Vangelo del giorno 28 marzo 2026 – Giovanni 11, 45-56

Prima Lettura

Lettura della profezia di Ezechiele

Ezechiele 37, 21-28

Dice il Signore Dio: «Raccoglierò da tutte le nazioni dove sono emigrati tutti gli Israeliti; da ogni parte li radunerò per ricondurli nella loro terra. Ne farò un solo popolo nella mia terra, sui monti d’Israele; un unico re regnerà su tutti loro e non saranno più due nazioni, né si divideranno più in due regni.

Non si contamineranno più con i loro idoli, le loro abominazioni e tutte le loro iniquità; li libererò da tutte le infedeltà con cui hanno peccato e li purificherò; saranno il mio popolo e io sarò il loro Dio.

Il mio servo Davide sarà loro re e tutti loro avranno un unico pastore; seguiranno i miei precetti e osserveranno le mie leggi.

Abiteranno nella terra che ho dato al mio servo Giacobbe, in cui abitarono i loro padri; lì abiteranno per sempre essi, i loro figli e i loro nipoti; Davide mio servo sarà loro re per sempre.

Farò con loro un’alleanza eterna di pace. Li stabilirò, li farò moltiplicare e porrò il mio santuario in mezzo a loro per sempre. In mezzo a loro sarà la mia dimora: io sarò il loro Dio ed essi saranno il mio popolo.

Le nazioni sapranno che io sono il Signore che santifico Israele, quando il mio santuario sarà in mezzo a loro per sempre».



Vangelo

Lettura del santo vangelo secondo san Giovanni 

Giovanni 11, 45-56

In quel tempo, molti dei Giudei che erano venuti da Marta e Maria, vedendo ciò che Gesù aveva fatto, credettero in lui. Ma alcuni di loro andarono dai farisei e riferirono loro ciò che Gesù aveva fatto.

Allora i sommi sacerdoti e i farisei convocarono il sinedrio e dicevano: «Che cosa dobbiamo fare? Questo uomo sta compiendo molti segni. Se lo lasciamo fare così, tutti crederanno in lui, verranno i Romani e distruggeranno il nostro tempio e la nostra nazione».

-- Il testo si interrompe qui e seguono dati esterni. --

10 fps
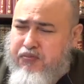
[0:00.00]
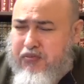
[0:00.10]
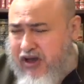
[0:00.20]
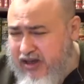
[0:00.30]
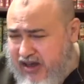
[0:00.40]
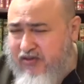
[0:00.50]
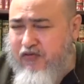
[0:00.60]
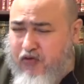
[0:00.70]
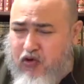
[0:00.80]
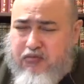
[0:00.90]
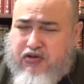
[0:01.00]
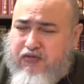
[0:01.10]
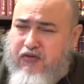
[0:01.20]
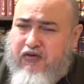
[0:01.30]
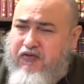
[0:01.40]
again forms
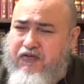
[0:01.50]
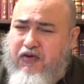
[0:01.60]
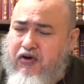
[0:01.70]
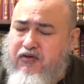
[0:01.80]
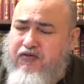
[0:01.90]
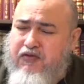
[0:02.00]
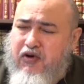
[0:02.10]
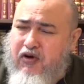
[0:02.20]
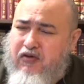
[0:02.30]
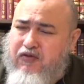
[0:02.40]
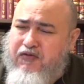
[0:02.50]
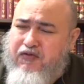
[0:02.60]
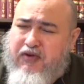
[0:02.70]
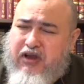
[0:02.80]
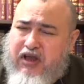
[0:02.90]
of
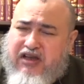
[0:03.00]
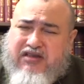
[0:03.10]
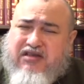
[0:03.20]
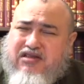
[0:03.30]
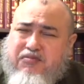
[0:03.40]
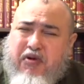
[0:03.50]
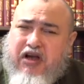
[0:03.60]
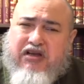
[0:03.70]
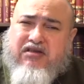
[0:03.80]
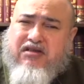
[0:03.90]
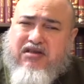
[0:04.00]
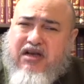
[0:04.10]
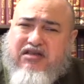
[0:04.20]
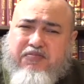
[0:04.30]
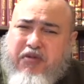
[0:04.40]

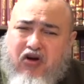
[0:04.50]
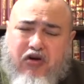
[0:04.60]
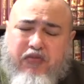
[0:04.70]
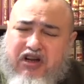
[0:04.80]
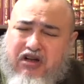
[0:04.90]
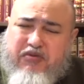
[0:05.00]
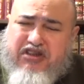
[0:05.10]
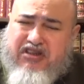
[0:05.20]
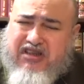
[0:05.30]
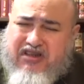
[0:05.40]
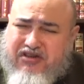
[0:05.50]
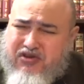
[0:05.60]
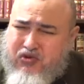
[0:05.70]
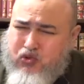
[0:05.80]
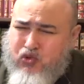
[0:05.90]
exercising power, but in a particularly
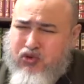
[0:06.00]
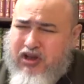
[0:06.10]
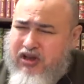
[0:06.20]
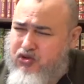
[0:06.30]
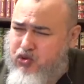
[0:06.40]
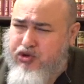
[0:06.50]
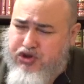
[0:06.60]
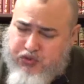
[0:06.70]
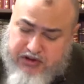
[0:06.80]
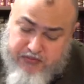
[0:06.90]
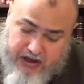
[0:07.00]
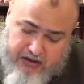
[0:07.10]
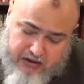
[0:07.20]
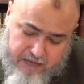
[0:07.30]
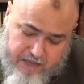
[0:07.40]
cruel and tortuous
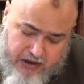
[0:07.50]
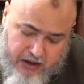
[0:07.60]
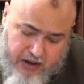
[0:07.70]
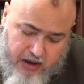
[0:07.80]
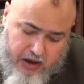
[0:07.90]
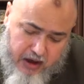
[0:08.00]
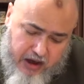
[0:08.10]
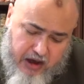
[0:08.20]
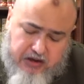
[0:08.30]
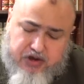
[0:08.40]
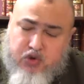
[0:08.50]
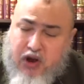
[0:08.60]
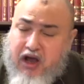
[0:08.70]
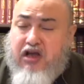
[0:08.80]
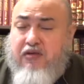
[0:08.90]
manner. And
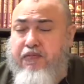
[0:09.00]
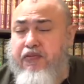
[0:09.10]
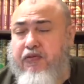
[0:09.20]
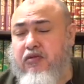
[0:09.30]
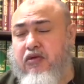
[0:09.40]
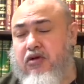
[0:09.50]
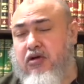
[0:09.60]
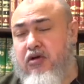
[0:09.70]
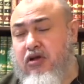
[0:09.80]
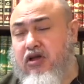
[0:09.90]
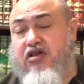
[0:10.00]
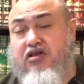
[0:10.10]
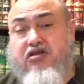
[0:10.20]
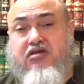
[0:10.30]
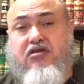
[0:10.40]
Shu'aib
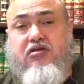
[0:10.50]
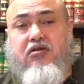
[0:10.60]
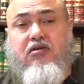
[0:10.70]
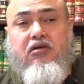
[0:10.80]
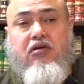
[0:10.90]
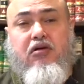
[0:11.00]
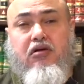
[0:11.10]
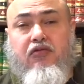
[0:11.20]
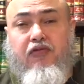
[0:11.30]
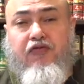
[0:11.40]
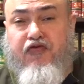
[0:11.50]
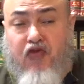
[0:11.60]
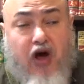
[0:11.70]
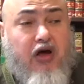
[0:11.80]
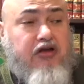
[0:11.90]
is
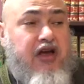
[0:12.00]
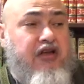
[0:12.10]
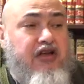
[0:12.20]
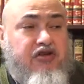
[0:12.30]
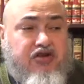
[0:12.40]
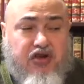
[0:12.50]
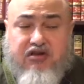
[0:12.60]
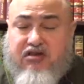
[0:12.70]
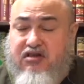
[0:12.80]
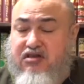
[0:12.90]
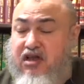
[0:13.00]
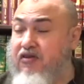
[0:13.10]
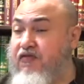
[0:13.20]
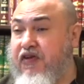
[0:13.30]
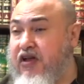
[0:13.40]
fraud and injustice
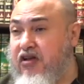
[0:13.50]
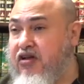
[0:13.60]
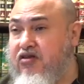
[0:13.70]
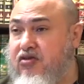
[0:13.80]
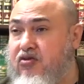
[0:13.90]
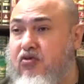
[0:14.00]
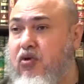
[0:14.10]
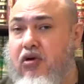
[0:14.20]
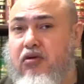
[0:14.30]
and failure to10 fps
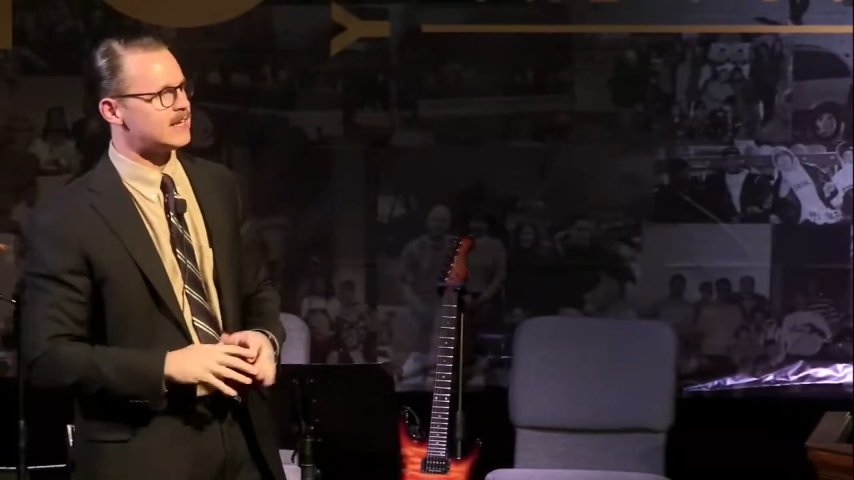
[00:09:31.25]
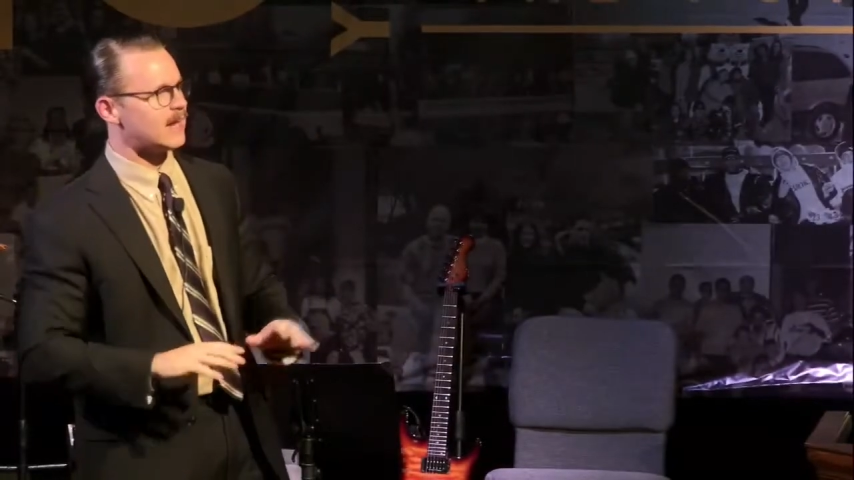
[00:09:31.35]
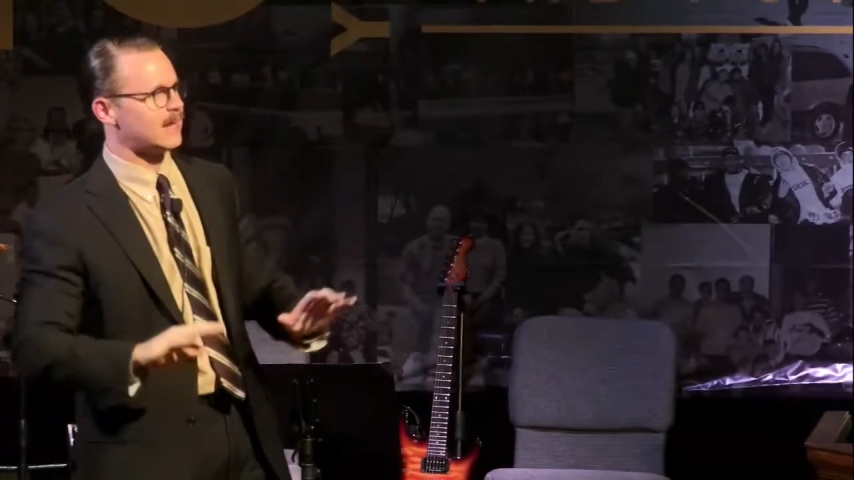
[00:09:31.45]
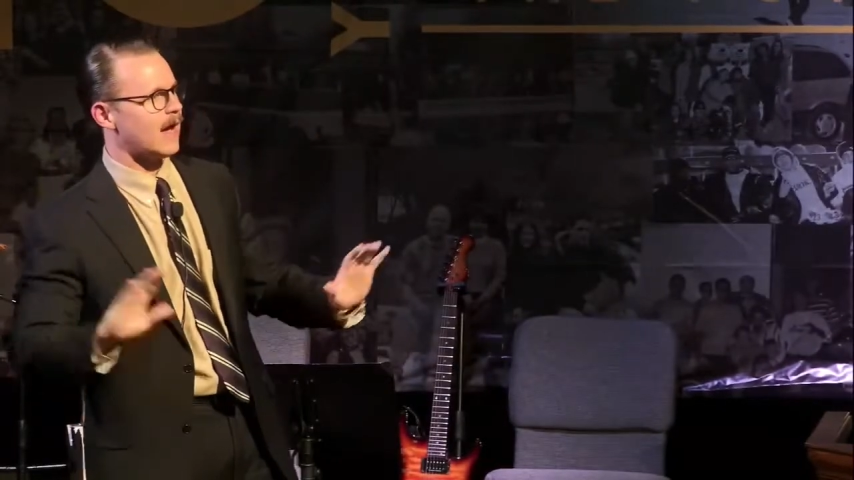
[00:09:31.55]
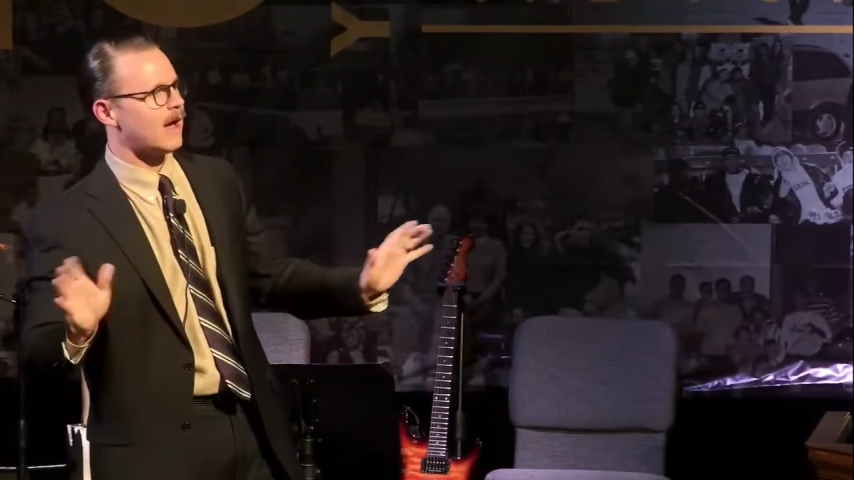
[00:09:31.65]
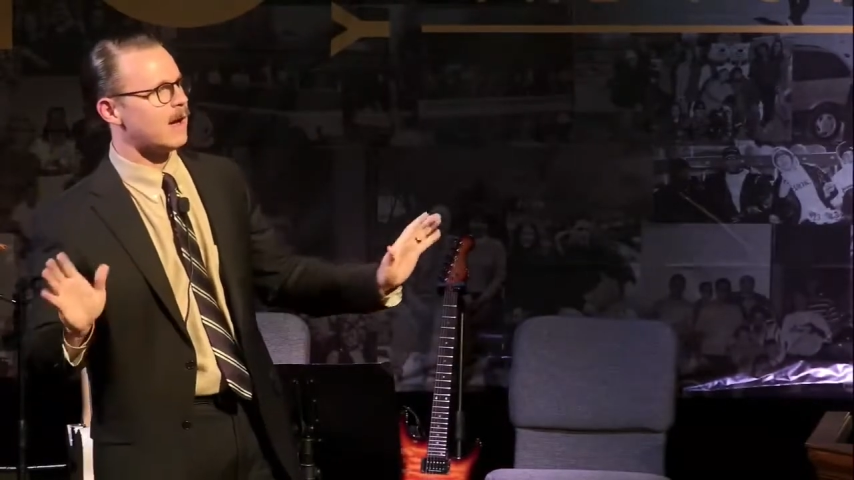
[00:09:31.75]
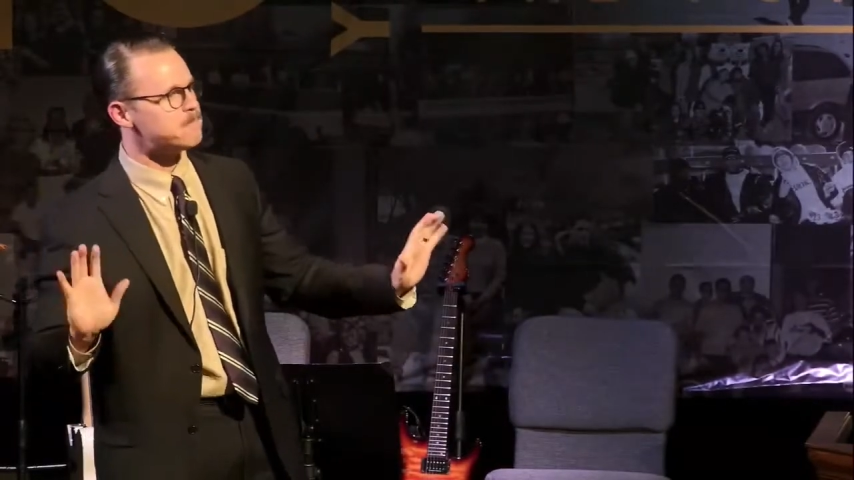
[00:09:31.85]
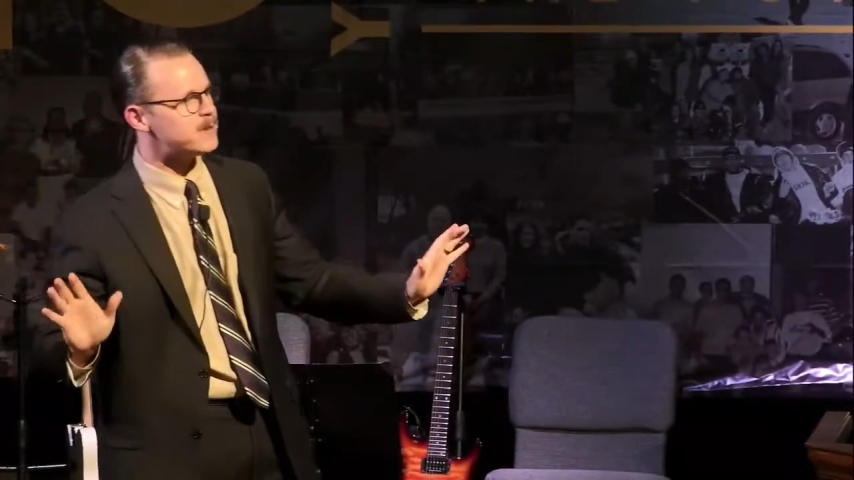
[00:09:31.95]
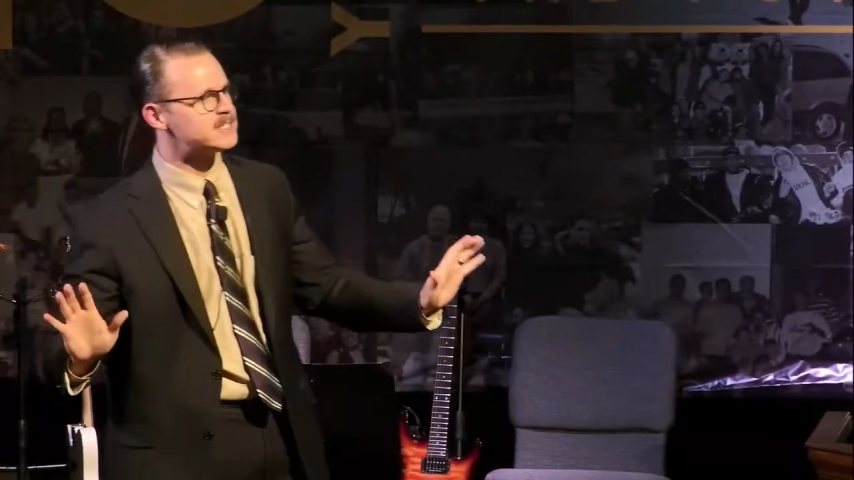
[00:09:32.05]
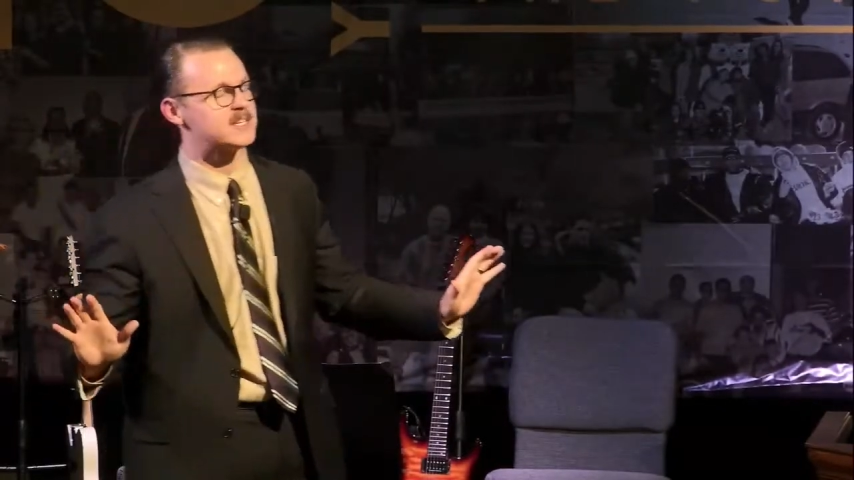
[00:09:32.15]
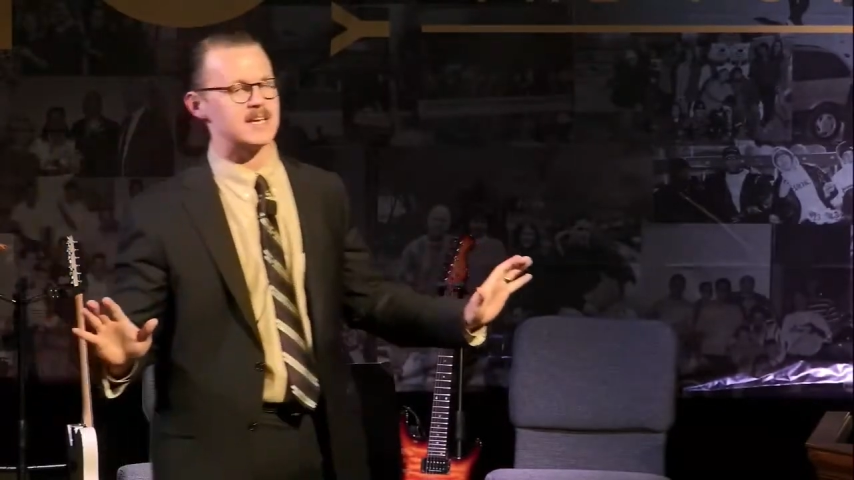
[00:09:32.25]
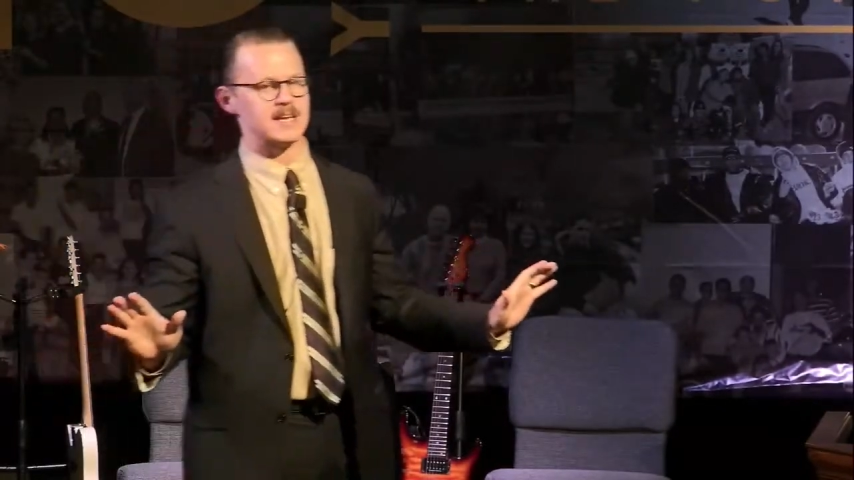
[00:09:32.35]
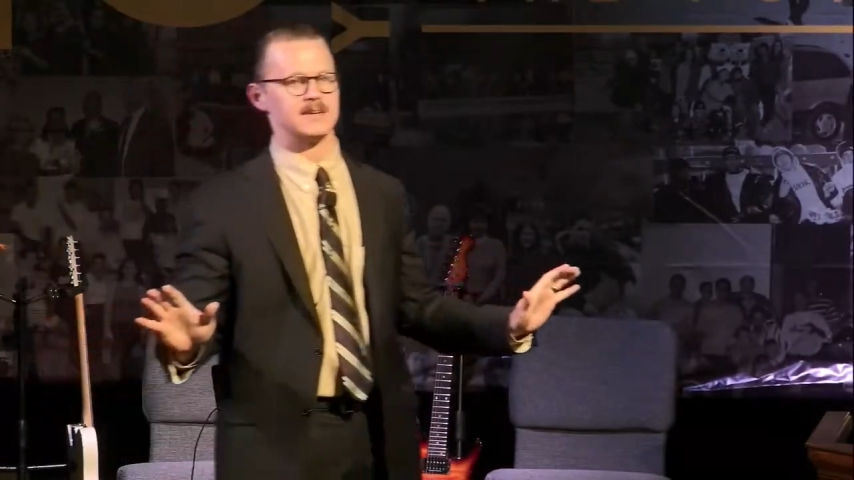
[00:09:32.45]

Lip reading: I'm busy.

Ma uno di loro, Caifa, che era sommo sacerdote in quell’anno, disse loro: «Voi non sapete nulla. Non capite che è conveniente per voi che un solo uomo muoia per il popolo e non perisca tutta la nazione». Questo però non lo disse da se stesso, ma, essendo sommo sacerdote in quell’anno, profetizzò che Gesù doveva morire per la nazione, e non solo per la nazione, ma anche per riunire in uno i figli di Dio che erano dispersi. Da quel giorno dunque decisero di ucciderlo.

Perciò Gesù non andava più in pubblico tra i Giudei, ma si ritirò nella città di Efraim, vicina al deserto, e lì rimase con i discepoli.

Si avvicinava la Pasqua dei Giudei e molti dal paese salirono a Gerusalemme prima della Pasqua per purificarsi. Cercavano Gesù nel tempio e si dicevano fra loro: «Che cosa ne pensate? Non verrà alla festa?»